Before you reproduce the entries that follow, strip out any image they contain and keep the rest exact.
────────────────────────────────────────
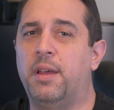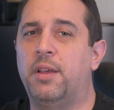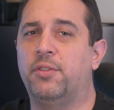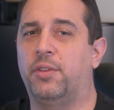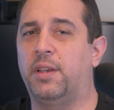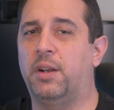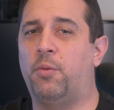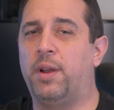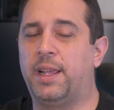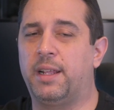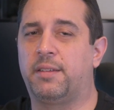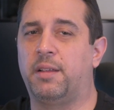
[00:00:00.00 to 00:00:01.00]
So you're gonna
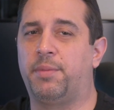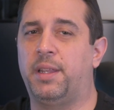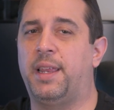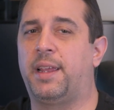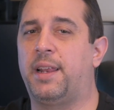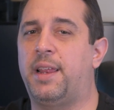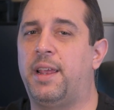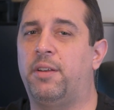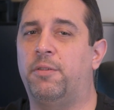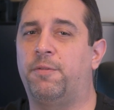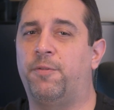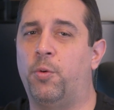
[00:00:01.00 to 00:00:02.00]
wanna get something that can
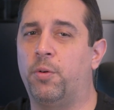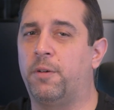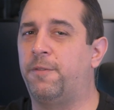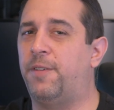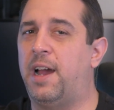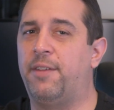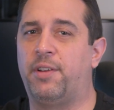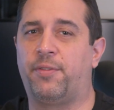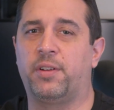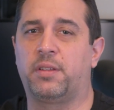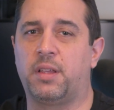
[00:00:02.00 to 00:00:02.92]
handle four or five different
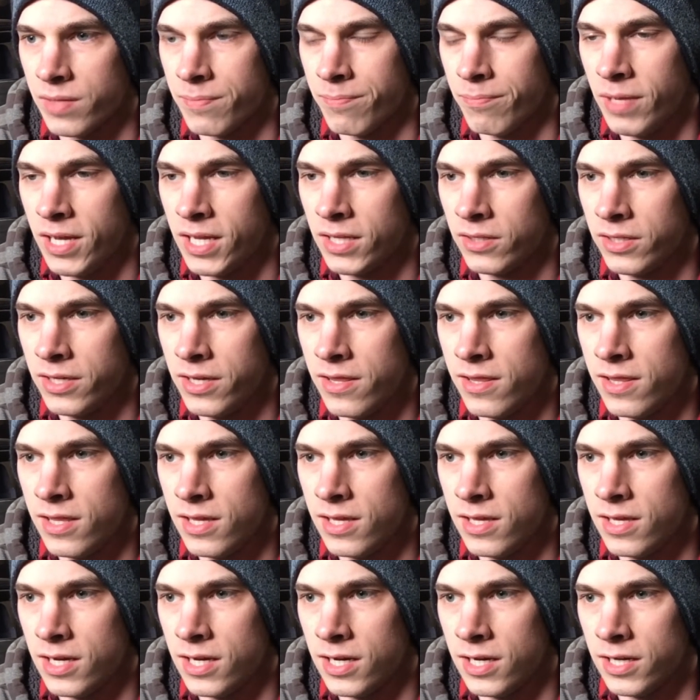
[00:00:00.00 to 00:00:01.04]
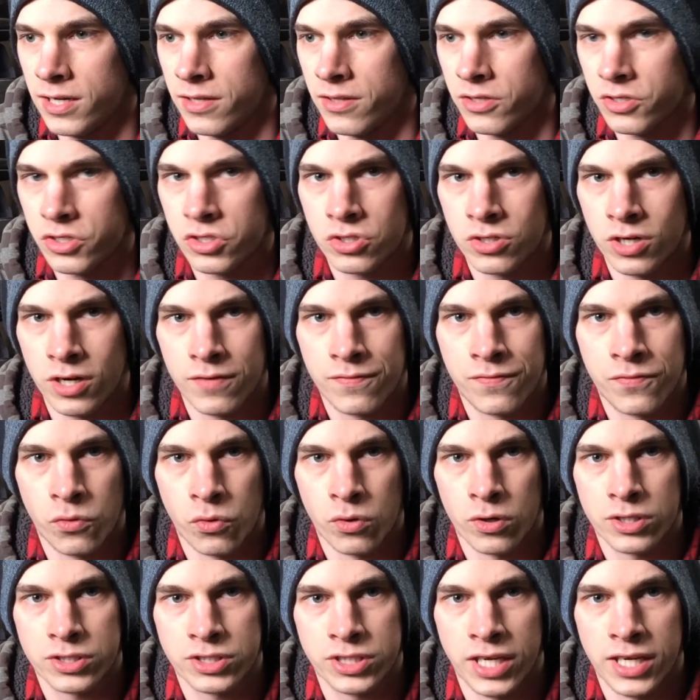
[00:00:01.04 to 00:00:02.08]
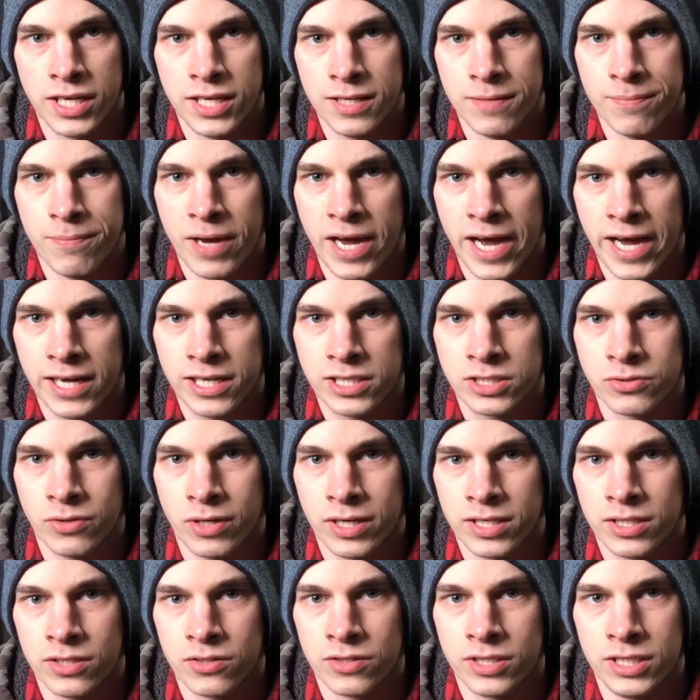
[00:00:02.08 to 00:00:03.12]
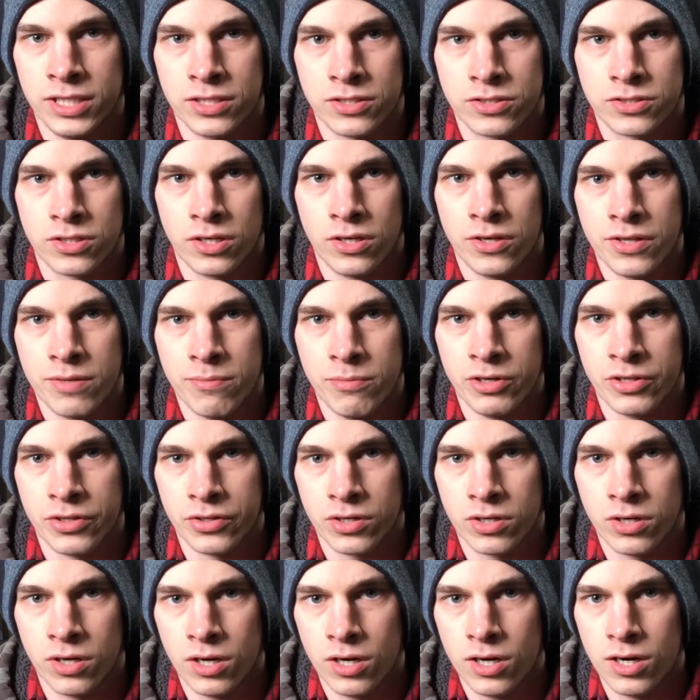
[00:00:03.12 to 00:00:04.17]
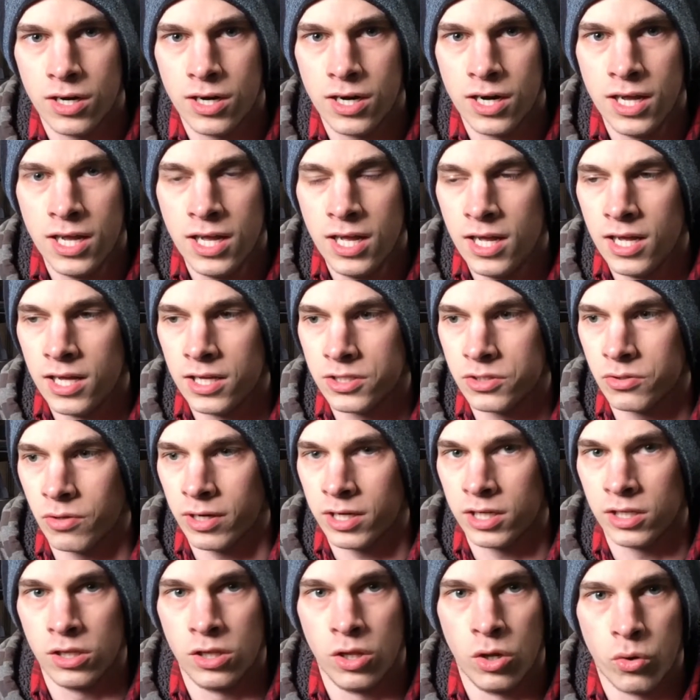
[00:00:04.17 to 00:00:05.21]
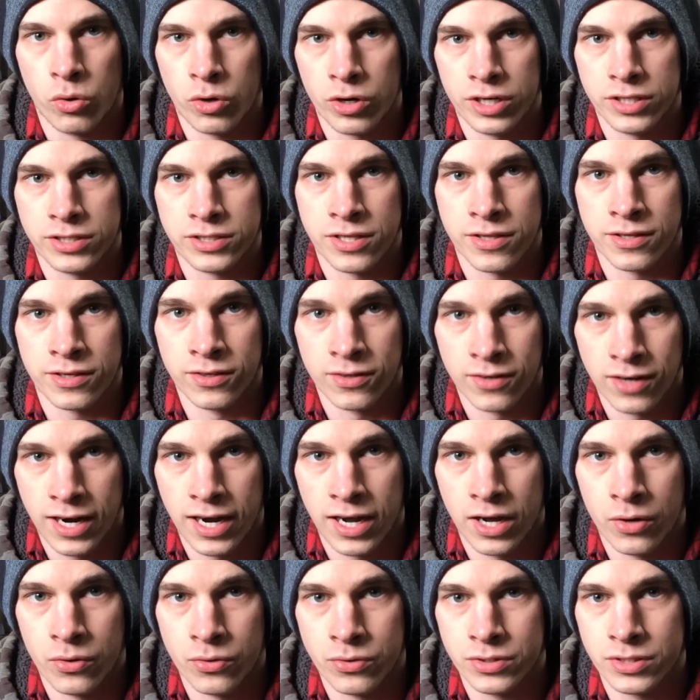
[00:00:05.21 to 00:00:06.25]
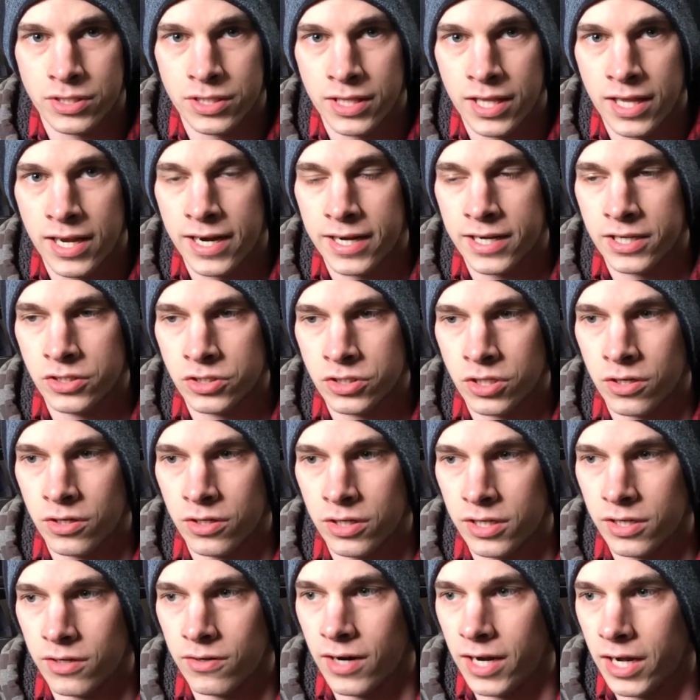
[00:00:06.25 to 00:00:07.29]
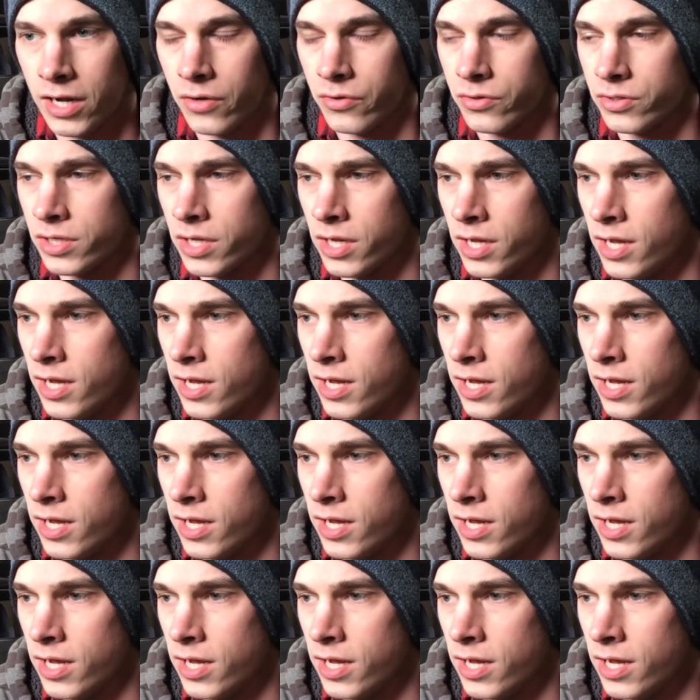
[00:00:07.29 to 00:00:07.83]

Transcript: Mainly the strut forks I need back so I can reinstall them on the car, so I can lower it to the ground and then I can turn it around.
────────────────────────────────────────
Solution to this task:
[00:00:00.00 to 00:00:01.00]
So you're gonna
[00:00:01.00 to 00:00:02.00]
wanna get something that can
[00:00:02.00 to 00:00:02.92]
handle four or five different
[00:00:00.00 to 00:00:01.04]
[00:00:01.04 to 00:00:02.08]
[00:00:02.08 to 00:00:03.12]
[00:00:03.12 to 00:00:04.17]
[00:00:04.17 to 00:00:05.21]
[00:00:05.21 to 00:00:06.25]
[00:00:06.25 to 00:00:07.29]
[00:00:07.29 to 00:00:07.83]

Transcript: Mainly the strut forks I need back so I can reinstall them on the car, so I can lower it to the ground and then I can turn it around.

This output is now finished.